┌──

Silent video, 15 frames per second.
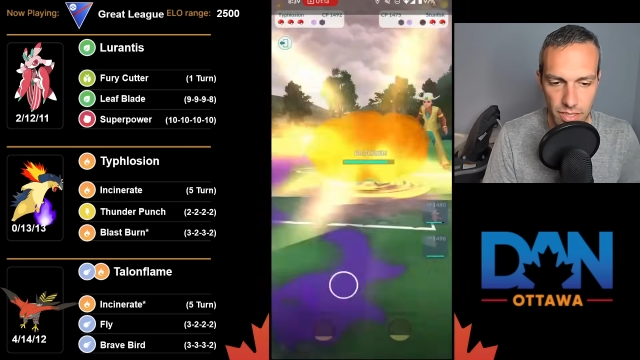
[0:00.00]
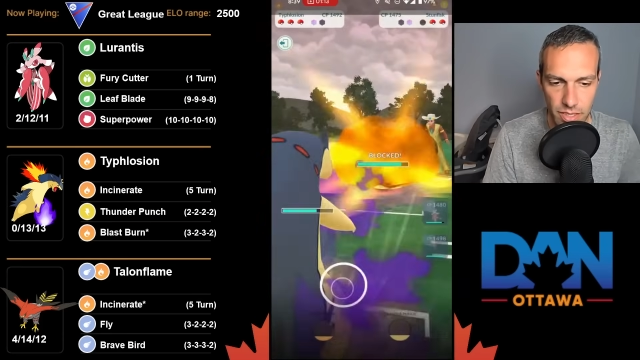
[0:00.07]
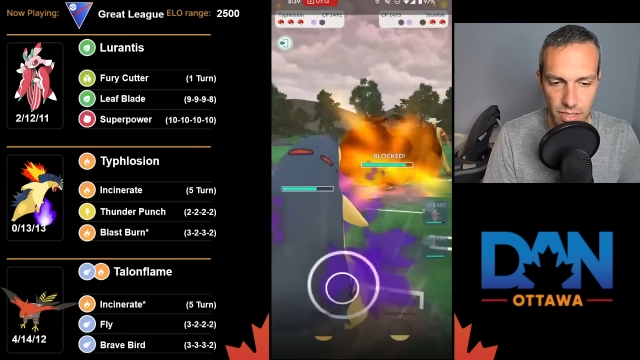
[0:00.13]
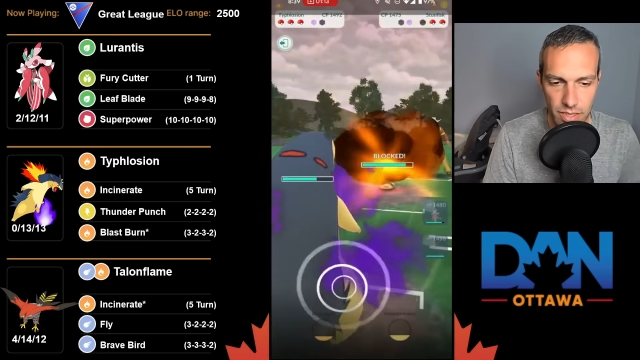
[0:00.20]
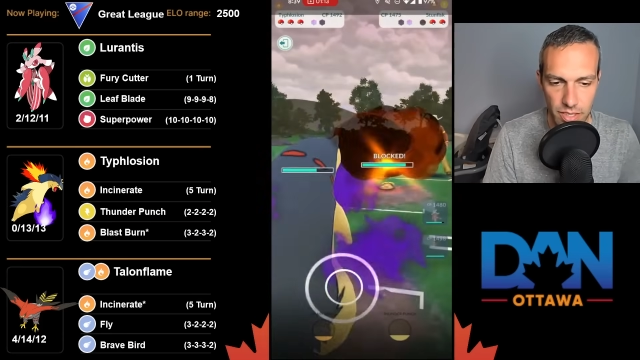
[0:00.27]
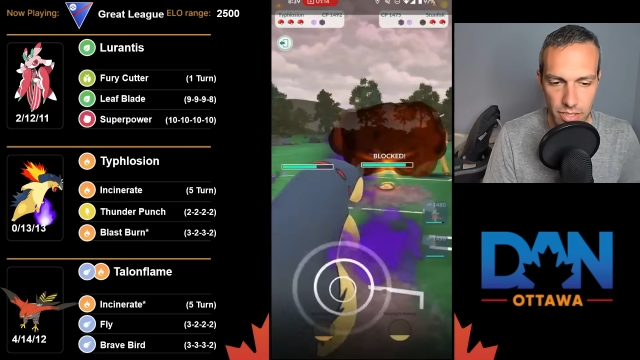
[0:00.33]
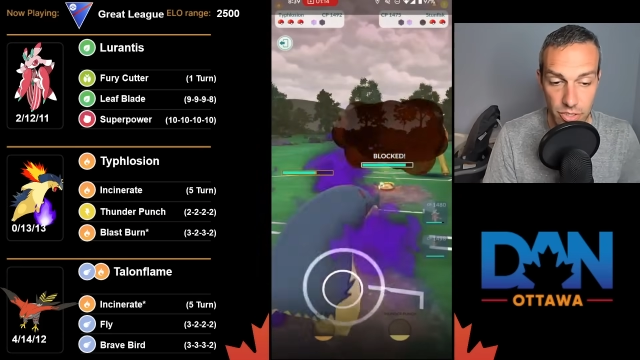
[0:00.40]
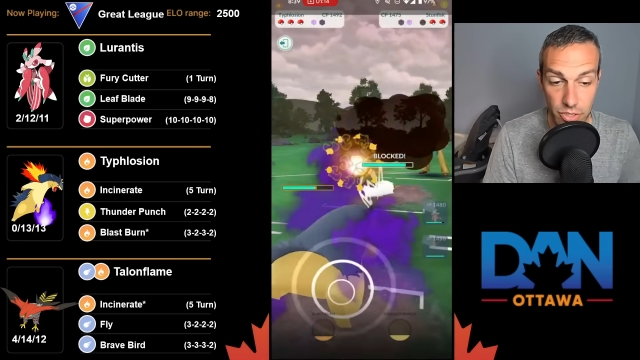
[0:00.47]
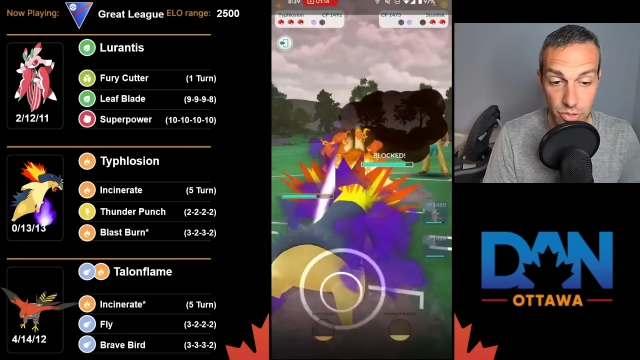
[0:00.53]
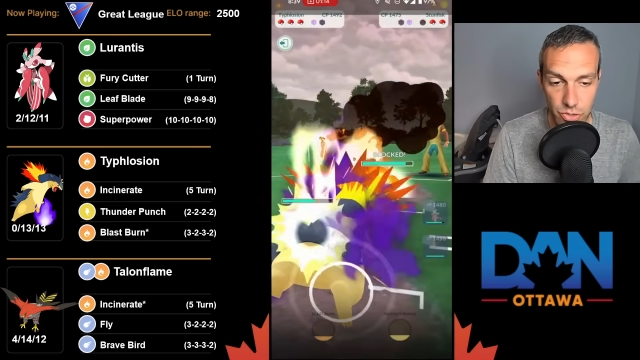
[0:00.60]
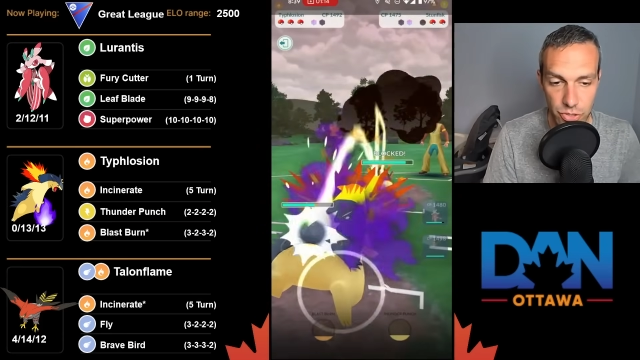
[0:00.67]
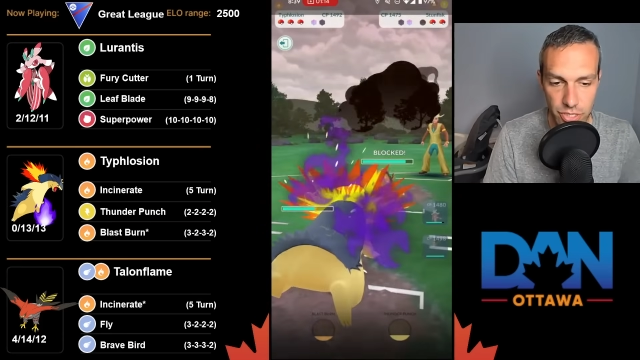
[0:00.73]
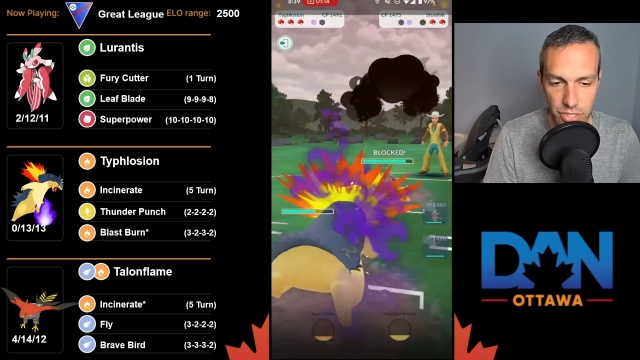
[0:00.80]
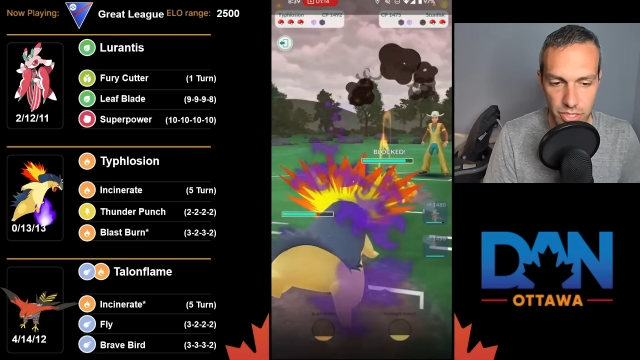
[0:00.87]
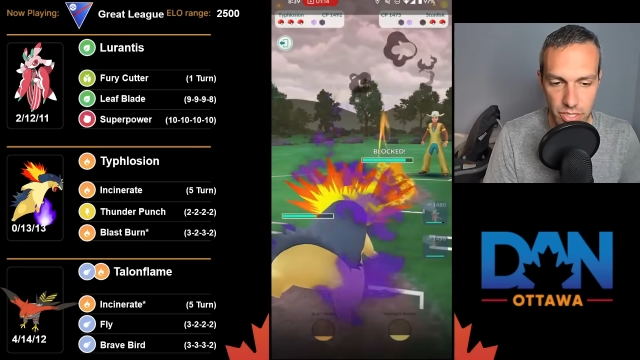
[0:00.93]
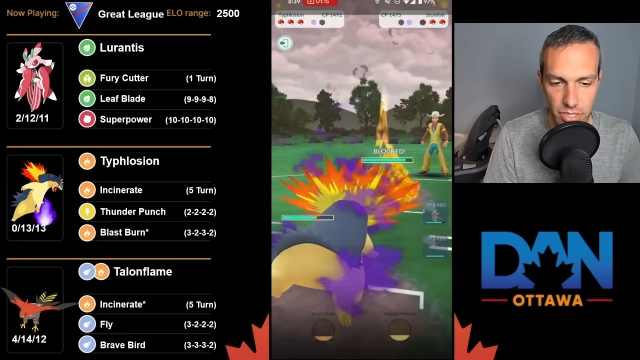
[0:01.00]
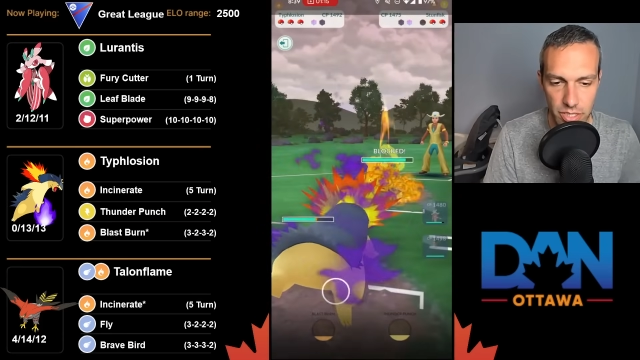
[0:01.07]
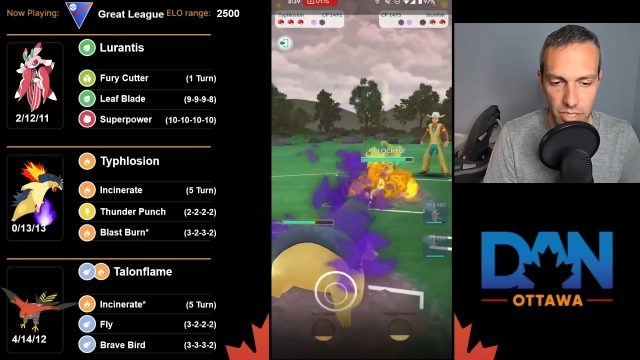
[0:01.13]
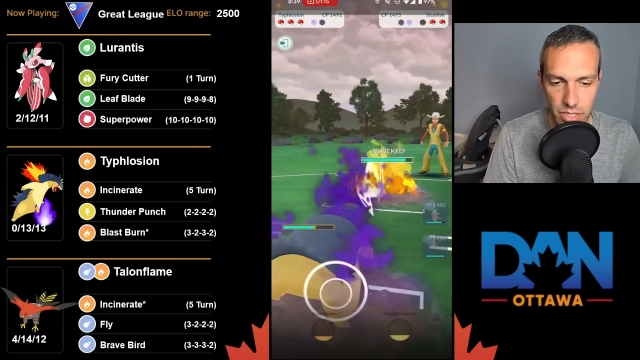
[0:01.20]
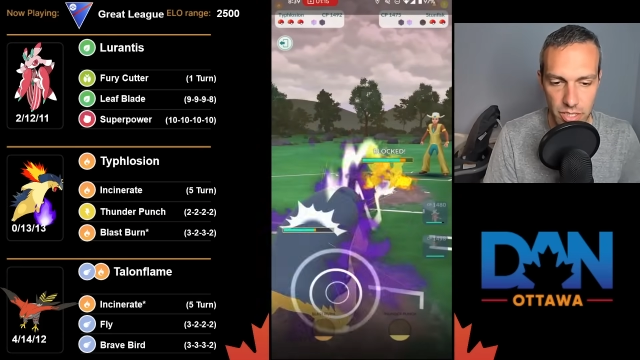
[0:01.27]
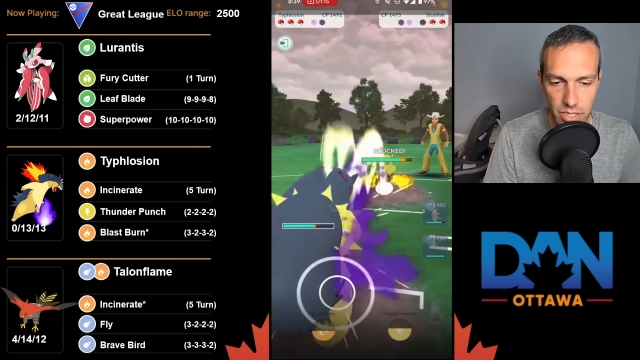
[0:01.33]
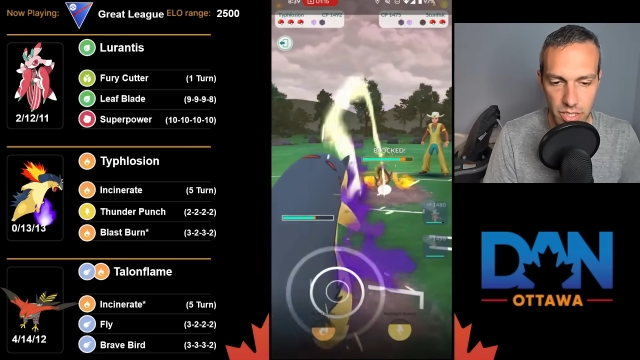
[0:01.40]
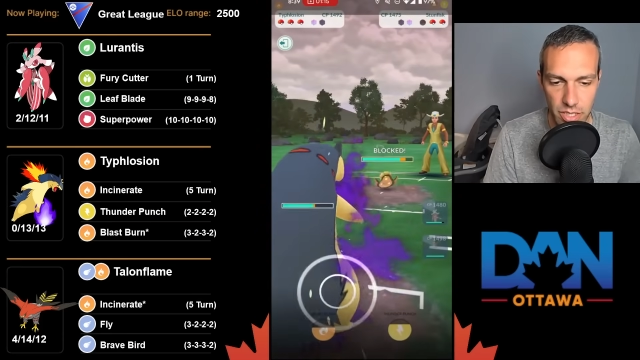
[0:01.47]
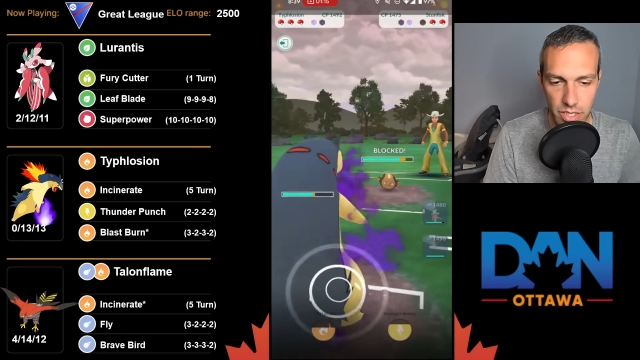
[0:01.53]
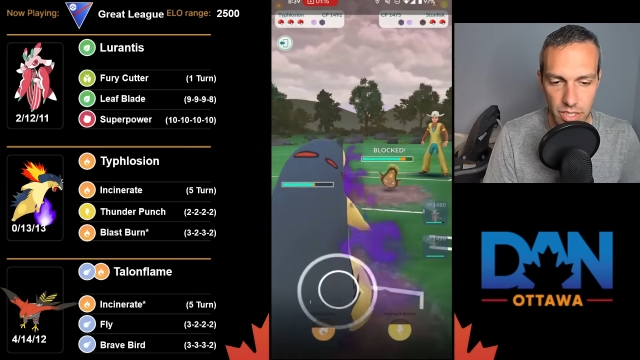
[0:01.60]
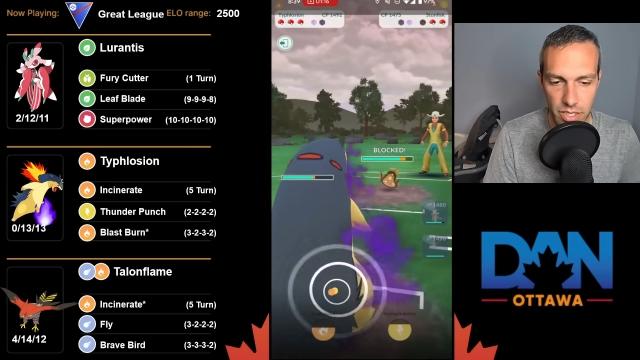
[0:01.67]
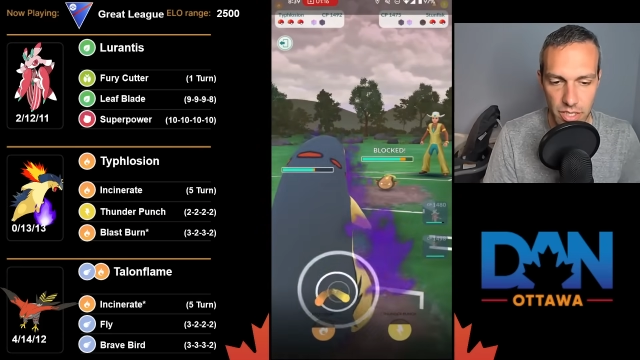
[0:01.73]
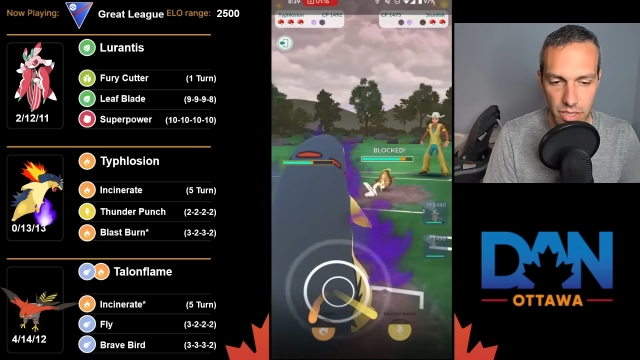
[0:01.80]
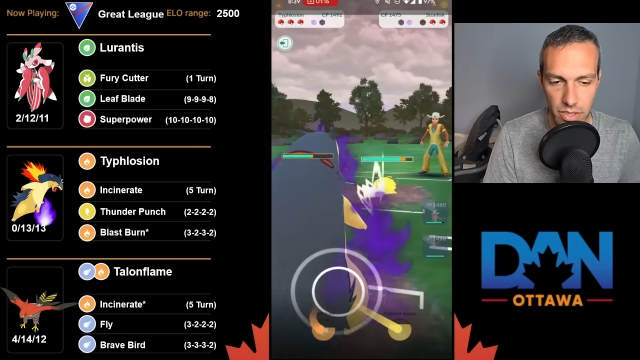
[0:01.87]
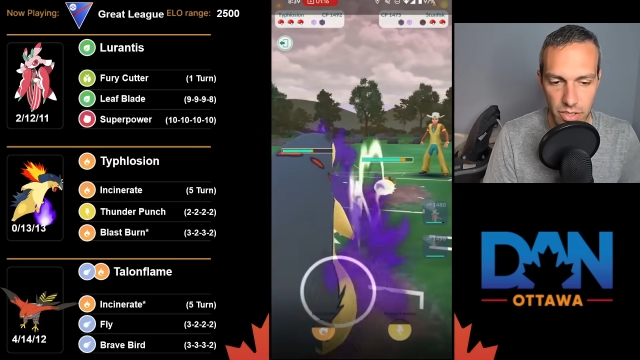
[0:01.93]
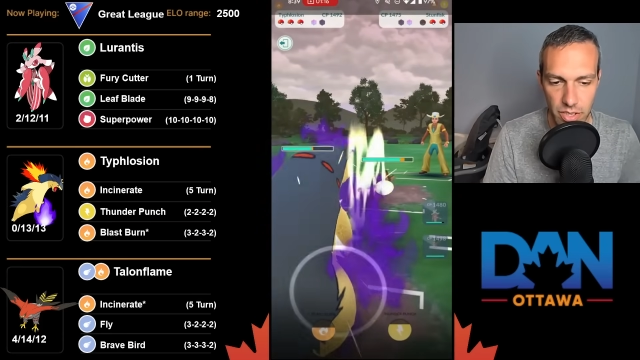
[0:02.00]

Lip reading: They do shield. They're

└──

[ABOUT THIS EXERCISE]
With the pictures removed, write the listing out word for word.

[WRITTEN RESPONSE]
Silent video, 15 frames per second.
[0:00.00]
[0:00.07]
[0:00.13]
[0:00.20]
[0:00.27]
[0:00.33]
[0:00.40]
[0:00.47]
[0:00.53]
[0:00.60]
[0:00.67]
[0:00.73]
[0:00.80]
[0:00.87]
[0:00.93]
[0:01.00]
[0:01.07]
[0:01.13]
[0:01.20]
[0:01.27]
[0:01.33]
[0:01.40]
[0:01.47]
[0:01.53]
[0:01.60]
[0:01.67]
[0:01.73]
[0:01.80]
[0:01.87]
[0:01.93]
[0:02.00]

Lip reading: They do shield. They're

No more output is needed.